/---

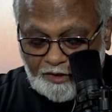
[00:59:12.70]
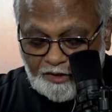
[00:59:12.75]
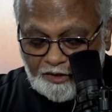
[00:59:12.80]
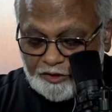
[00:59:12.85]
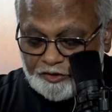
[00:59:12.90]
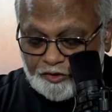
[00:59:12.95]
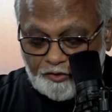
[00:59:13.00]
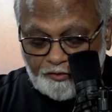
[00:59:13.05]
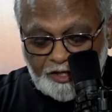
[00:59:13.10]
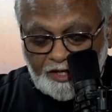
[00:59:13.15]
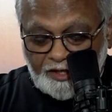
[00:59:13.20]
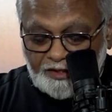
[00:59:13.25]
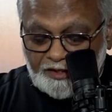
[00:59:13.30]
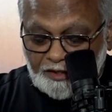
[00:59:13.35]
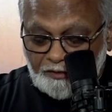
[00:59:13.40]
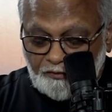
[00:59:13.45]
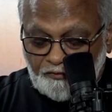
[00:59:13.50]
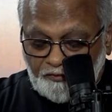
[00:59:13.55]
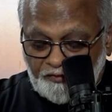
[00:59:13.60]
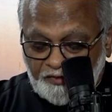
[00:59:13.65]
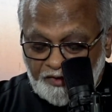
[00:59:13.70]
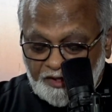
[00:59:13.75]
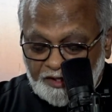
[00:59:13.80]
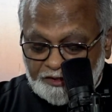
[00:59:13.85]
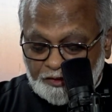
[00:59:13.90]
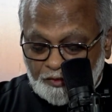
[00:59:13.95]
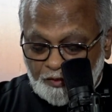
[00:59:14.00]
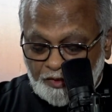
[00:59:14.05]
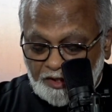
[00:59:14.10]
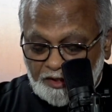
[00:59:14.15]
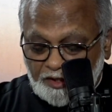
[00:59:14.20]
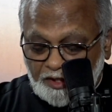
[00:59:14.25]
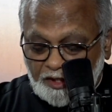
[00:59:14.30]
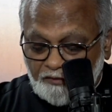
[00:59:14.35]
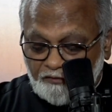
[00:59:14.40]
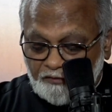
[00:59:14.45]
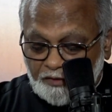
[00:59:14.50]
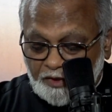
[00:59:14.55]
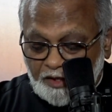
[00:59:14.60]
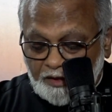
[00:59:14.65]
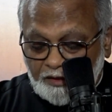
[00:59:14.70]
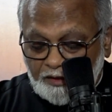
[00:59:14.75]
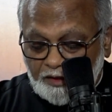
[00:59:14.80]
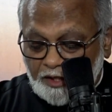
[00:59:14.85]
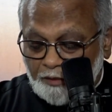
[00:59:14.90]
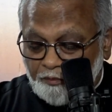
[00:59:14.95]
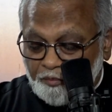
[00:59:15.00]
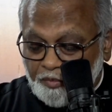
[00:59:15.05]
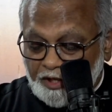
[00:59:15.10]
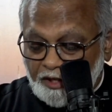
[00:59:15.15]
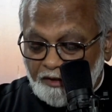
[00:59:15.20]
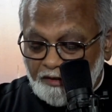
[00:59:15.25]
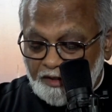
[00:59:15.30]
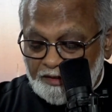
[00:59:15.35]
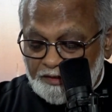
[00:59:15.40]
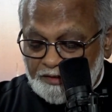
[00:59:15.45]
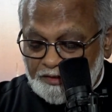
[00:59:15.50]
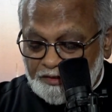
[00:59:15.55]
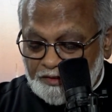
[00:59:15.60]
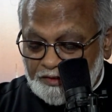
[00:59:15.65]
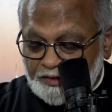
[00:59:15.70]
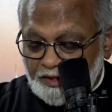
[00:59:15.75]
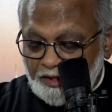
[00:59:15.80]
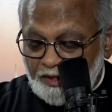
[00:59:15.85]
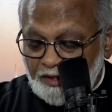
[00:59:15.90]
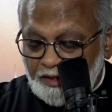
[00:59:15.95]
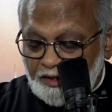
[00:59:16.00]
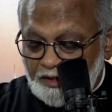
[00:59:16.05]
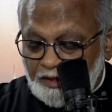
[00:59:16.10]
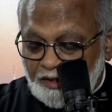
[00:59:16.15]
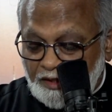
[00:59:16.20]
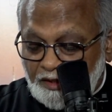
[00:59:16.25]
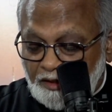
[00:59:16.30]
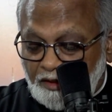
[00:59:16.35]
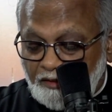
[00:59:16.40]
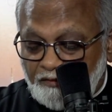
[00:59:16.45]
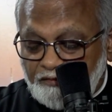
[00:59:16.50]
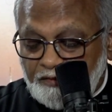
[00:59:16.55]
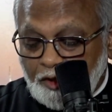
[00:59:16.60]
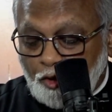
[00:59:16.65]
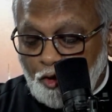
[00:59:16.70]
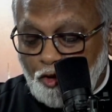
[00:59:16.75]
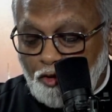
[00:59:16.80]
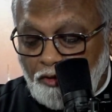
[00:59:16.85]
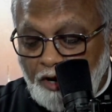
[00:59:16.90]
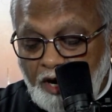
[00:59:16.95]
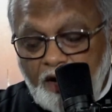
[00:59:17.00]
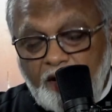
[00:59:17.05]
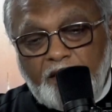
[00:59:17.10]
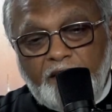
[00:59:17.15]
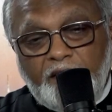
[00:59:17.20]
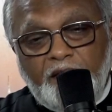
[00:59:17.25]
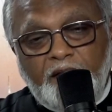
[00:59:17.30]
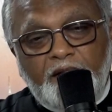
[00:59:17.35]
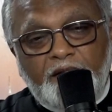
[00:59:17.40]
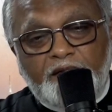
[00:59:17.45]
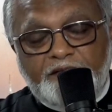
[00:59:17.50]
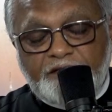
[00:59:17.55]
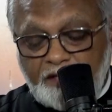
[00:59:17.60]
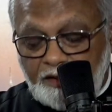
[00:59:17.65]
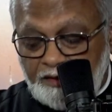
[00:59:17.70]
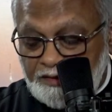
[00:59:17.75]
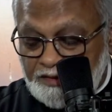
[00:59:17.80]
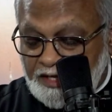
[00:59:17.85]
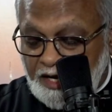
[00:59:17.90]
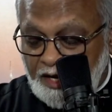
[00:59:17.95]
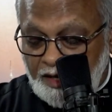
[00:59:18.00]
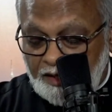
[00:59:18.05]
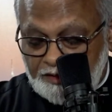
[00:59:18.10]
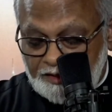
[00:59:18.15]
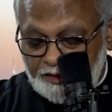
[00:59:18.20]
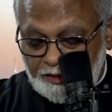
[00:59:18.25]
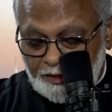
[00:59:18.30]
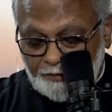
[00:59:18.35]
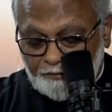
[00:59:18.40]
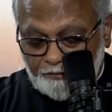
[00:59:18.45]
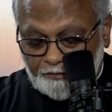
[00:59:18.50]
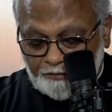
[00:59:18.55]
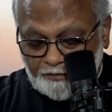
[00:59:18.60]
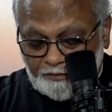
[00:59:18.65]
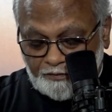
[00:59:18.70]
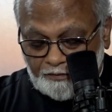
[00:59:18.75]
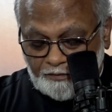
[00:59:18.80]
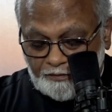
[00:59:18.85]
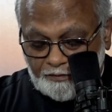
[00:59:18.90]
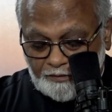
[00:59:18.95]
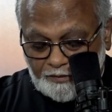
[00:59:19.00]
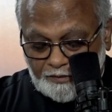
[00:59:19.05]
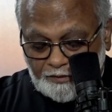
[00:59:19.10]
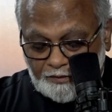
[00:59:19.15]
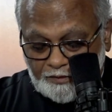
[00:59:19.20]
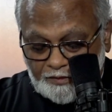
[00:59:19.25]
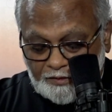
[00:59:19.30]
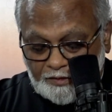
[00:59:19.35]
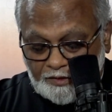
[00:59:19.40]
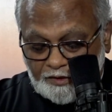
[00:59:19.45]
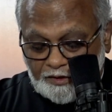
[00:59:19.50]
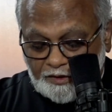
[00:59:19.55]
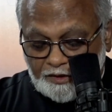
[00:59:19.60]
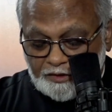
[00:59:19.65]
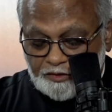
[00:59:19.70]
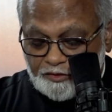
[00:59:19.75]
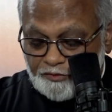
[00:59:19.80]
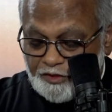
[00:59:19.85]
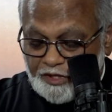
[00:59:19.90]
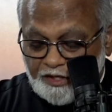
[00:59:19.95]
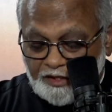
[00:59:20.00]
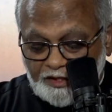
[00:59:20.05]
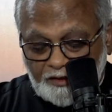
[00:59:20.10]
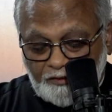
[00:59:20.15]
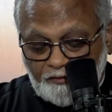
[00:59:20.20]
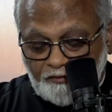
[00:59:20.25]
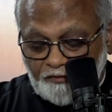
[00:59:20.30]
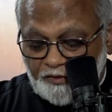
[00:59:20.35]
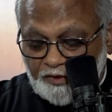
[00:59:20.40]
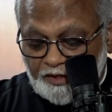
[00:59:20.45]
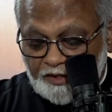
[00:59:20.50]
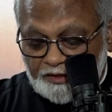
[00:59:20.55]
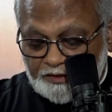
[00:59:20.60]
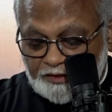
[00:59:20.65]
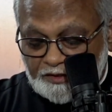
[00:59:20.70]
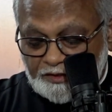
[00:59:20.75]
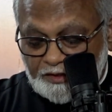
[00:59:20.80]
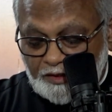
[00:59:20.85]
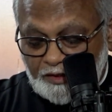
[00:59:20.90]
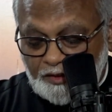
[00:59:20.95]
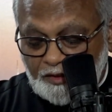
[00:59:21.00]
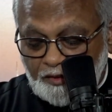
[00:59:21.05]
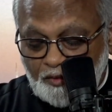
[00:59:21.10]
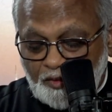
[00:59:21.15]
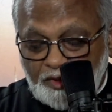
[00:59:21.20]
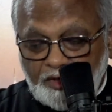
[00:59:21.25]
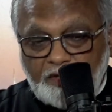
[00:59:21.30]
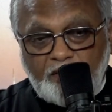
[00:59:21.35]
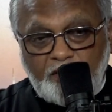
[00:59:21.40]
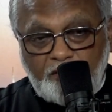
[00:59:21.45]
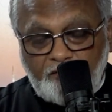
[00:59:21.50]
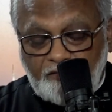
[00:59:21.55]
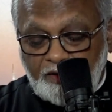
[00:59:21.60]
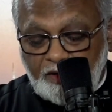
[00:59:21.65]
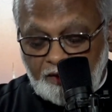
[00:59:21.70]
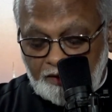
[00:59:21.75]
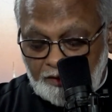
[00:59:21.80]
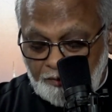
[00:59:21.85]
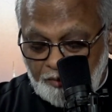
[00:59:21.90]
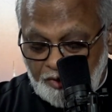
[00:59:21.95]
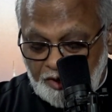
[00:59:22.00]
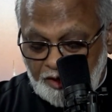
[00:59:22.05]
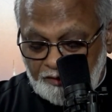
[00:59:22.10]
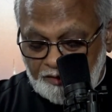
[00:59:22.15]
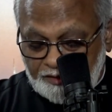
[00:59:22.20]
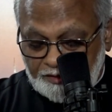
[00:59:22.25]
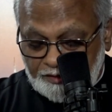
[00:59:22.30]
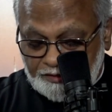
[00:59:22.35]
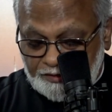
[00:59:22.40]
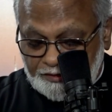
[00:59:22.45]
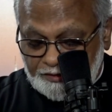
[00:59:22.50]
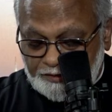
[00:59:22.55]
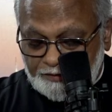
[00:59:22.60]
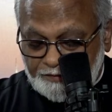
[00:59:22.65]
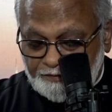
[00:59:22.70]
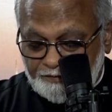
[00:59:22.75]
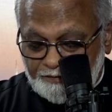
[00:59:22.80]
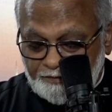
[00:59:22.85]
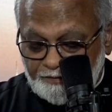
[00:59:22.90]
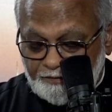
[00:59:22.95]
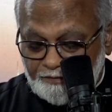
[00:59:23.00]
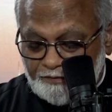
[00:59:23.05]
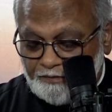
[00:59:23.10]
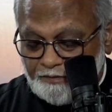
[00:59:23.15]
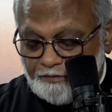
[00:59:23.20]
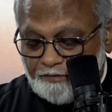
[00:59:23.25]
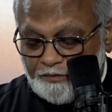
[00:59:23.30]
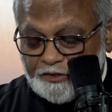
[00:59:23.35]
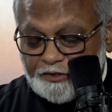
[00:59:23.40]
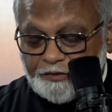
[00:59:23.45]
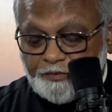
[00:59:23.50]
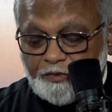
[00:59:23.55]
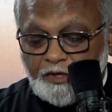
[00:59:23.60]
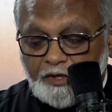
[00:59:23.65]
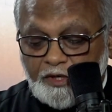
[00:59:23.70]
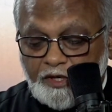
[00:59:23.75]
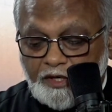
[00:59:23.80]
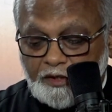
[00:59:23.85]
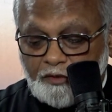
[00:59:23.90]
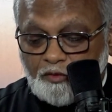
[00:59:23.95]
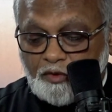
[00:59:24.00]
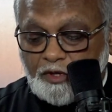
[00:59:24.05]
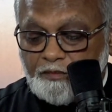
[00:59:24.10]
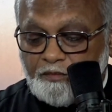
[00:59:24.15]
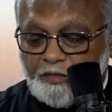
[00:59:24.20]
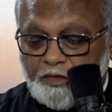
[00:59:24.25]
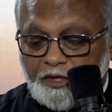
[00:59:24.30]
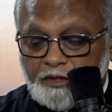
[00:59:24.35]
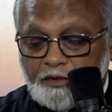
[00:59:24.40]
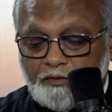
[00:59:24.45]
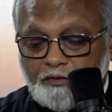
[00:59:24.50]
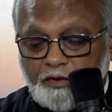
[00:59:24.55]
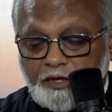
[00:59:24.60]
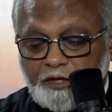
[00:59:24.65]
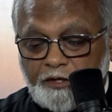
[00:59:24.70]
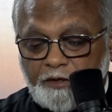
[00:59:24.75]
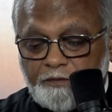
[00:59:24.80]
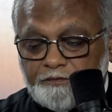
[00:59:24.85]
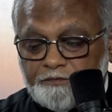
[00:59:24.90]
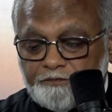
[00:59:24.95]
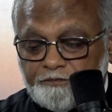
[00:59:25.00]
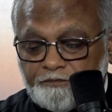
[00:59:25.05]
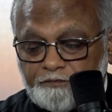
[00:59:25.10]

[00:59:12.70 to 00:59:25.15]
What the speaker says: His radiant face will give the appearance of the Quran in its entirety. His radiant face will give that appearance. Bismillahir Rahmanir Rahim.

\---

Retype, word for word, the line containing "[00:59:23.40]" and each line after it through the end of the data, leaving any picture out.

[00:59:23.40]
[00:59:23.45]
[00:59:23.50]
[00:59:23.55]
[00:59:23.60]
[00:59:23.65]
[00:59:23.70]
[00:59:23.75]
[00:59:23.80]
[00:59:23.85]
[00:59:23.90]
[00:59:23.95]
[00:59:24.00]
[00:59:24.05]
[00:59:24.10]
[00:59:24.15]
[00:59:24.20]
[00:59:24.25]
[00:59:24.30]
[00:59:24.35]
[00:59:24.40]
[00:59:24.45]
[00:59:24.50]
[00:59:24.55]
[00:59:24.60]
[00:59:24.65]
[00:59:24.70]
[00:59:24.75]
[00:59:24.80]
[00:59:24.85]
[00:59:24.90]
[00:59:24.95]
[00:59:25.00]
[00:59:25.05]
[00:59:25.10]

[00:59:12.70 to 00:59:25.15]
What the speaker says: His radiant face will give the appearance of the Quran in its entirety. His radiant face will give that appearance. Bismillahir Rahmanir Rahim.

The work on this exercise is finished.